### Exercise instructions
Below are lines of records; copy exactly those from the one containing "[13:20.03-13:21.10]" through the one containing "Transcript, with fillers: I'm", leaving the pictures behind.

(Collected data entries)
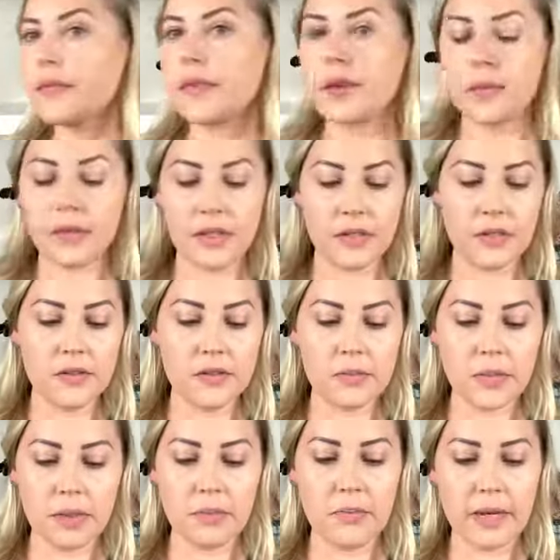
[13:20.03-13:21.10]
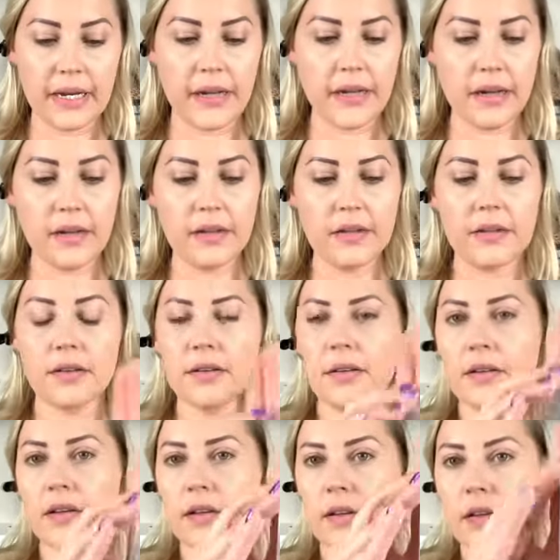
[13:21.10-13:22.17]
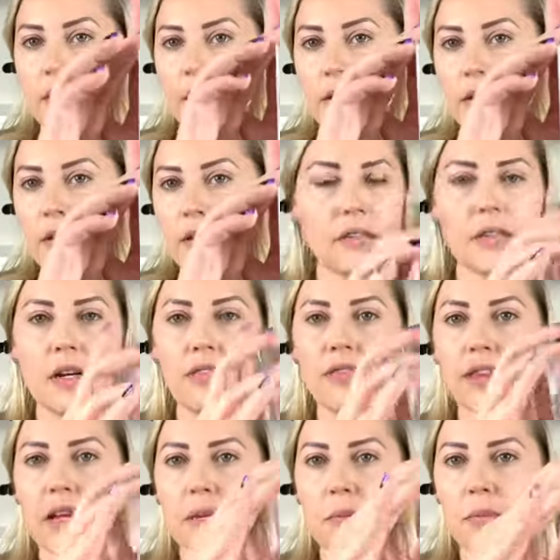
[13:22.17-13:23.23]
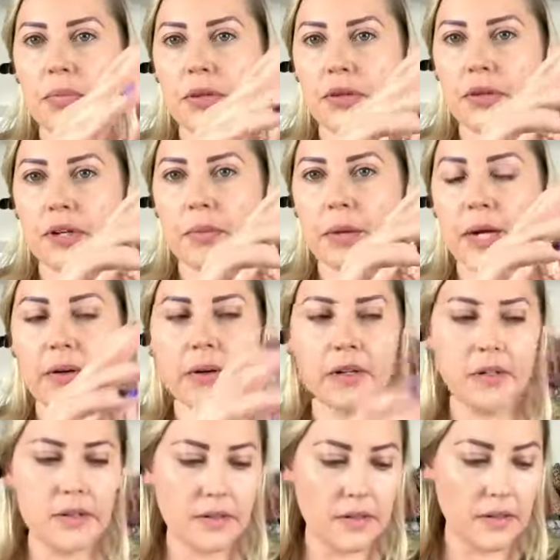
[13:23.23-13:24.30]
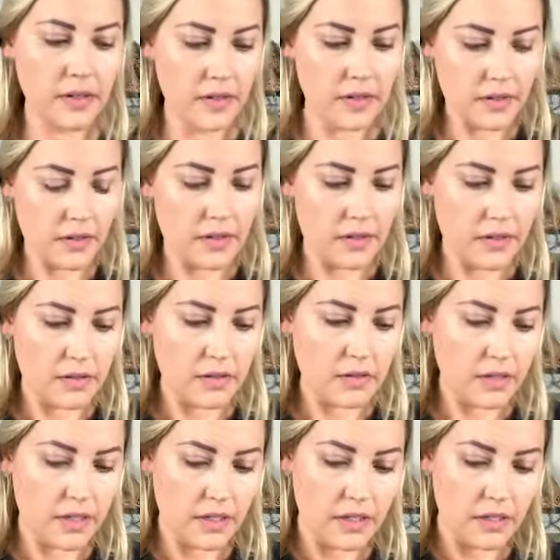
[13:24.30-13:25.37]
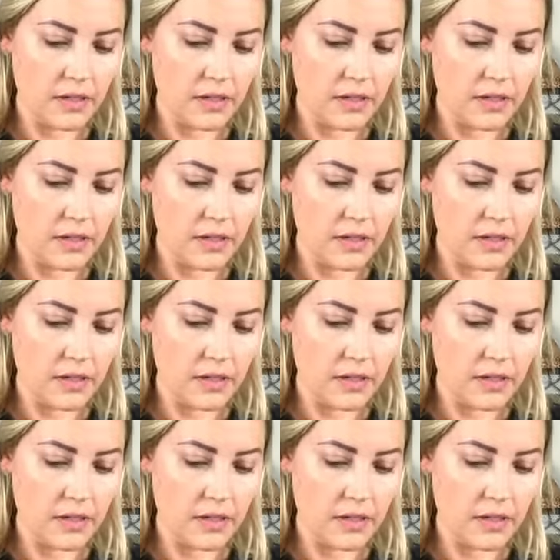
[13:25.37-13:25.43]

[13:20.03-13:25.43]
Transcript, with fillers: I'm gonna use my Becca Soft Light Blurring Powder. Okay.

---

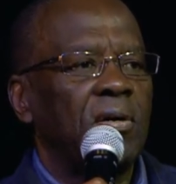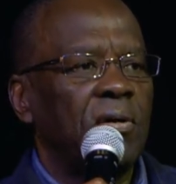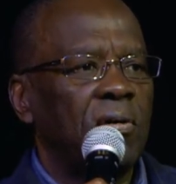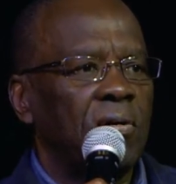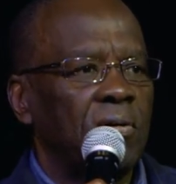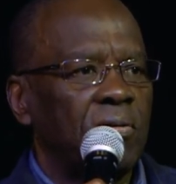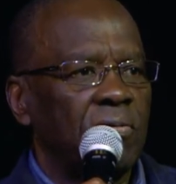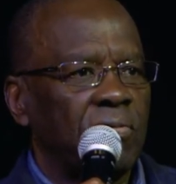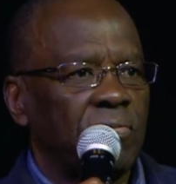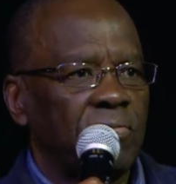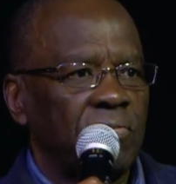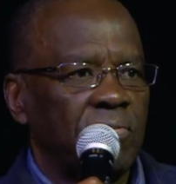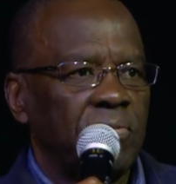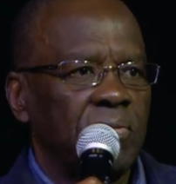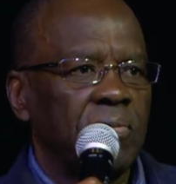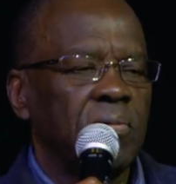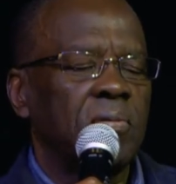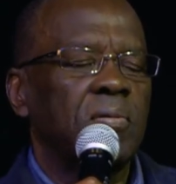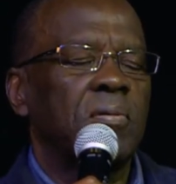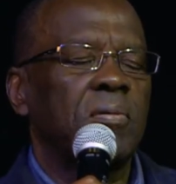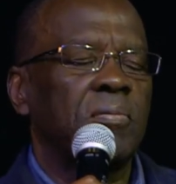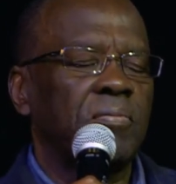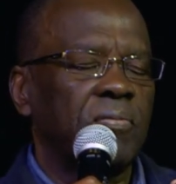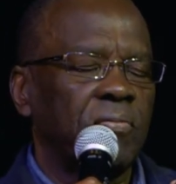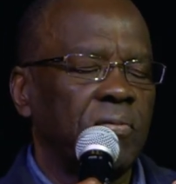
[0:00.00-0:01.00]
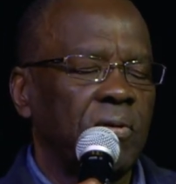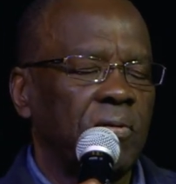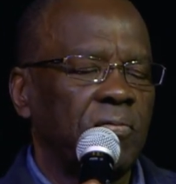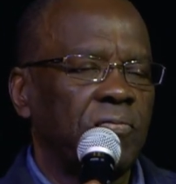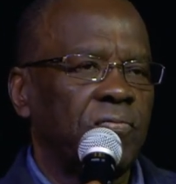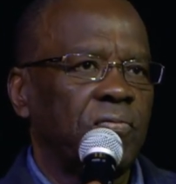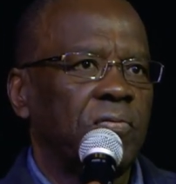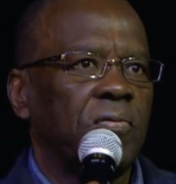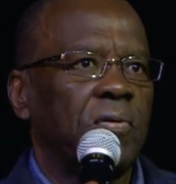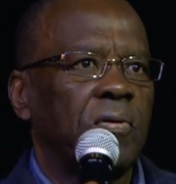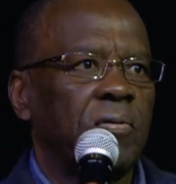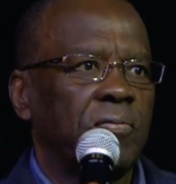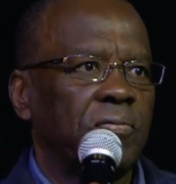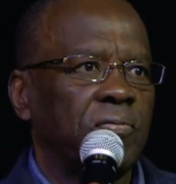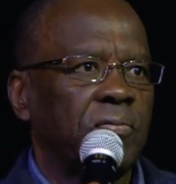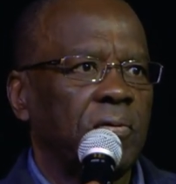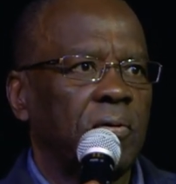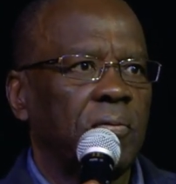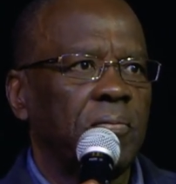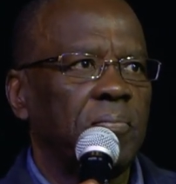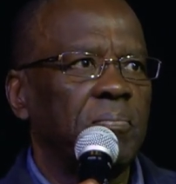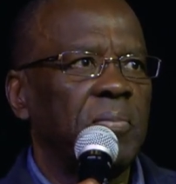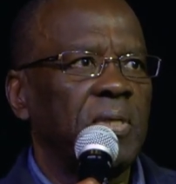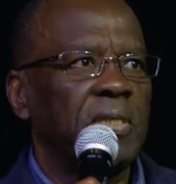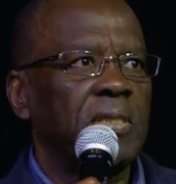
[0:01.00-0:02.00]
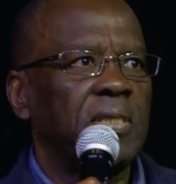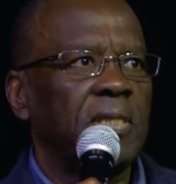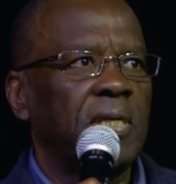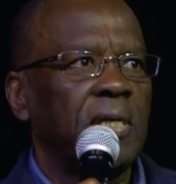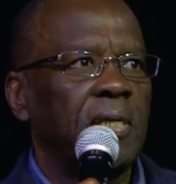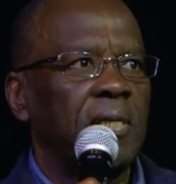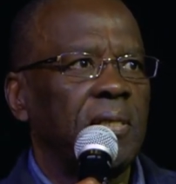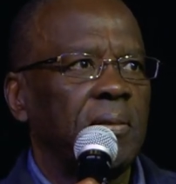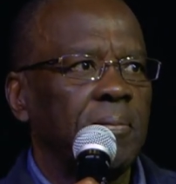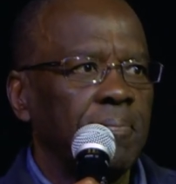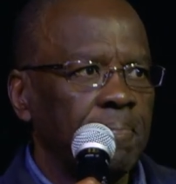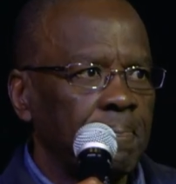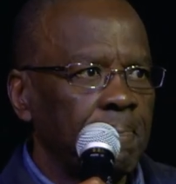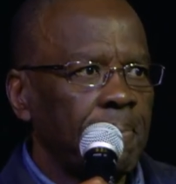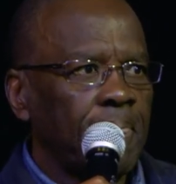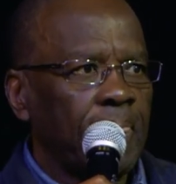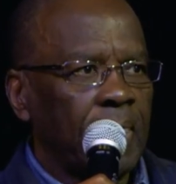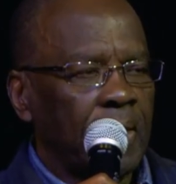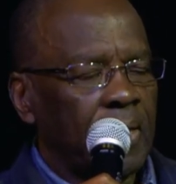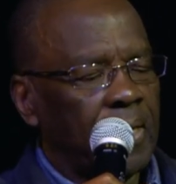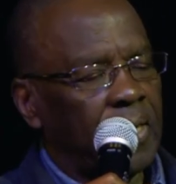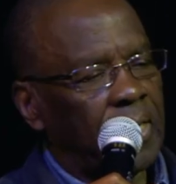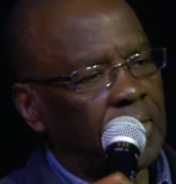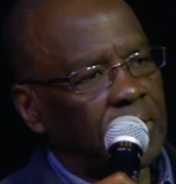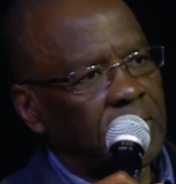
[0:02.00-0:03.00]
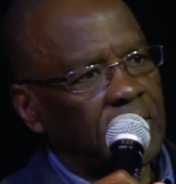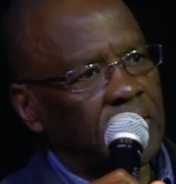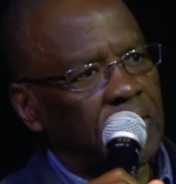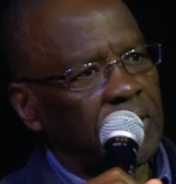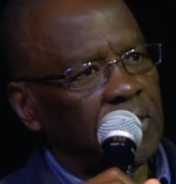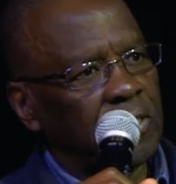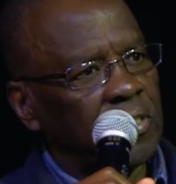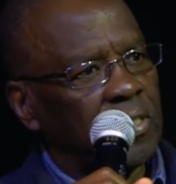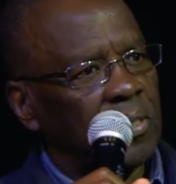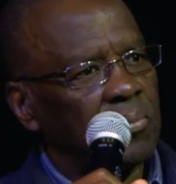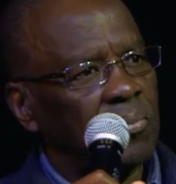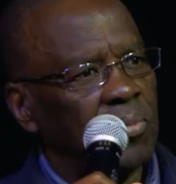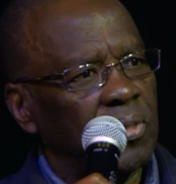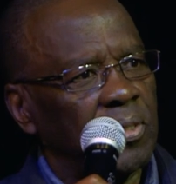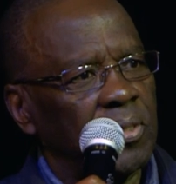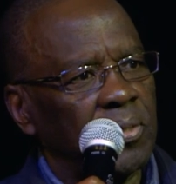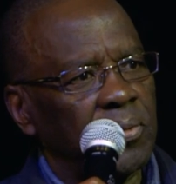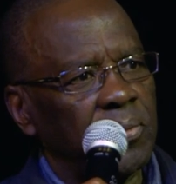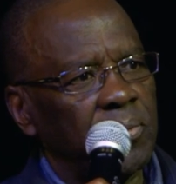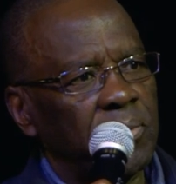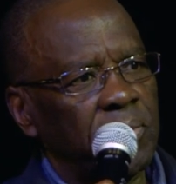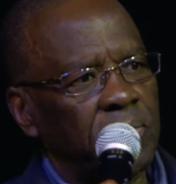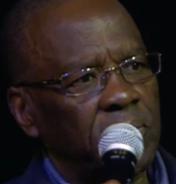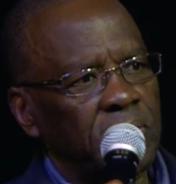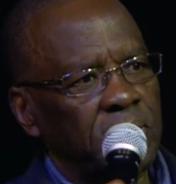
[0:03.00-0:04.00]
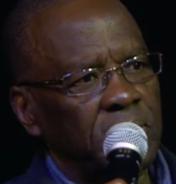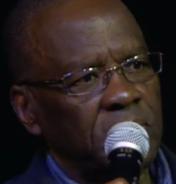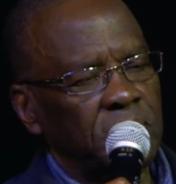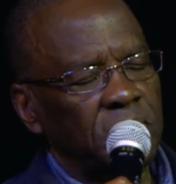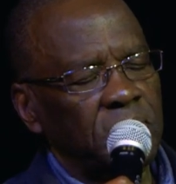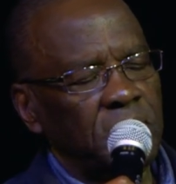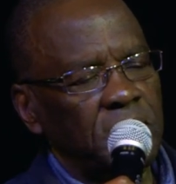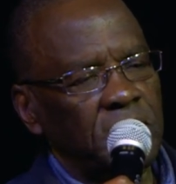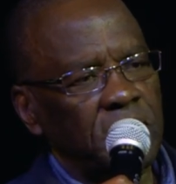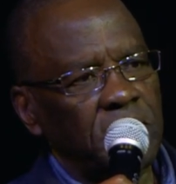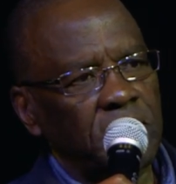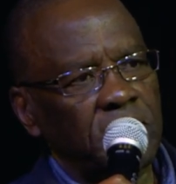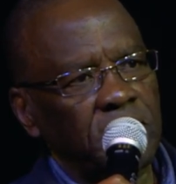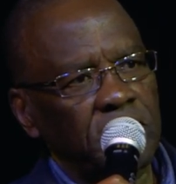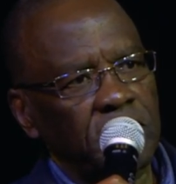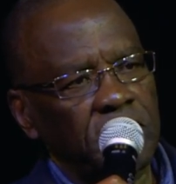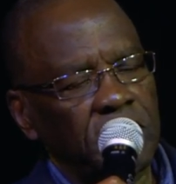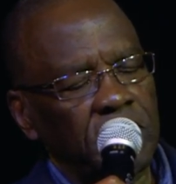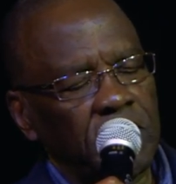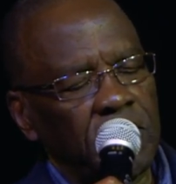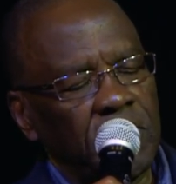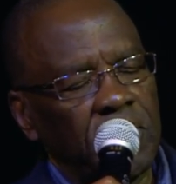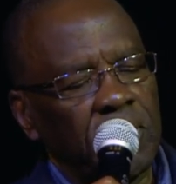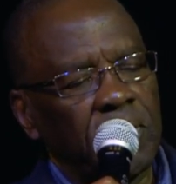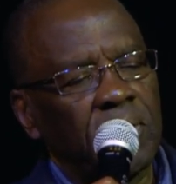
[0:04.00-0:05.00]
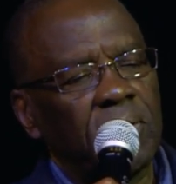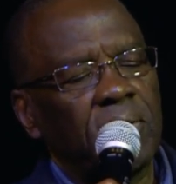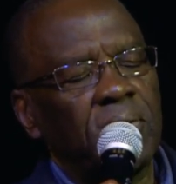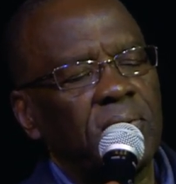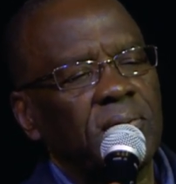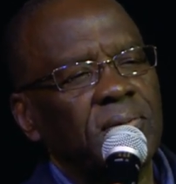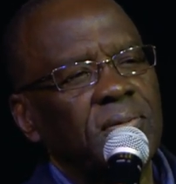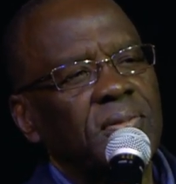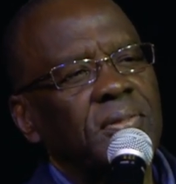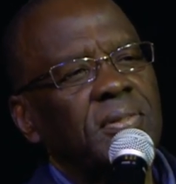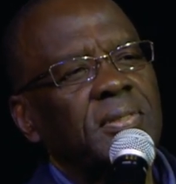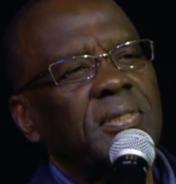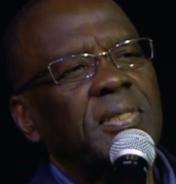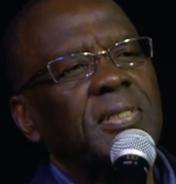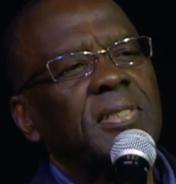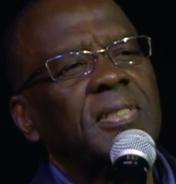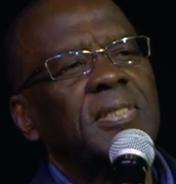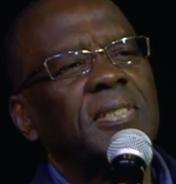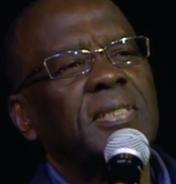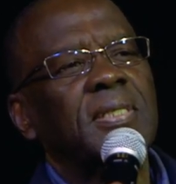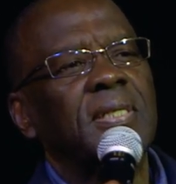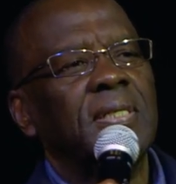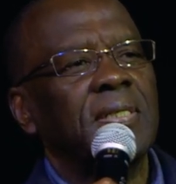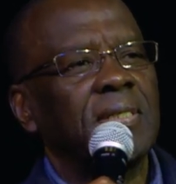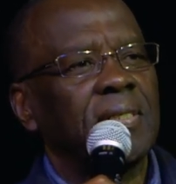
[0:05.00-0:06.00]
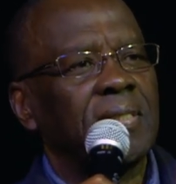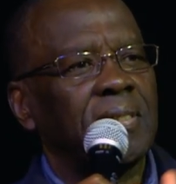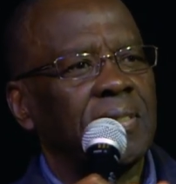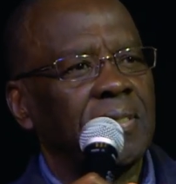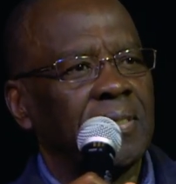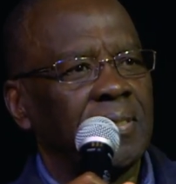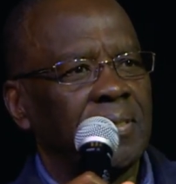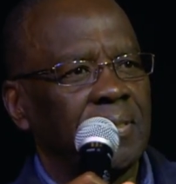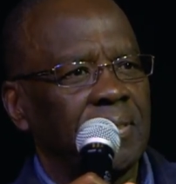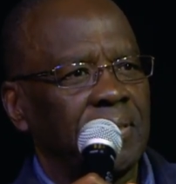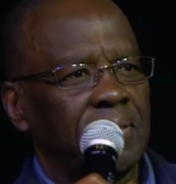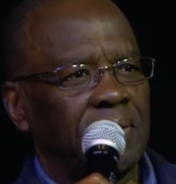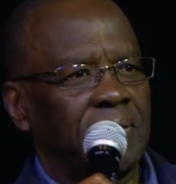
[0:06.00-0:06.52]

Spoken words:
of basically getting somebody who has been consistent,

### Answer space
[13:20.03-13:21.10]
[13:21.10-13:22.17]
[13:22.17-13:23.23]
[13:23.23-13:24.30]
[13:24.30-13:25.37]
[13:25.37-13:25.43]

[13:20.03-13:25.43]
Transcript, with fillers: I'm gonna use my Becca Soft Light Blurring Powder. Okay.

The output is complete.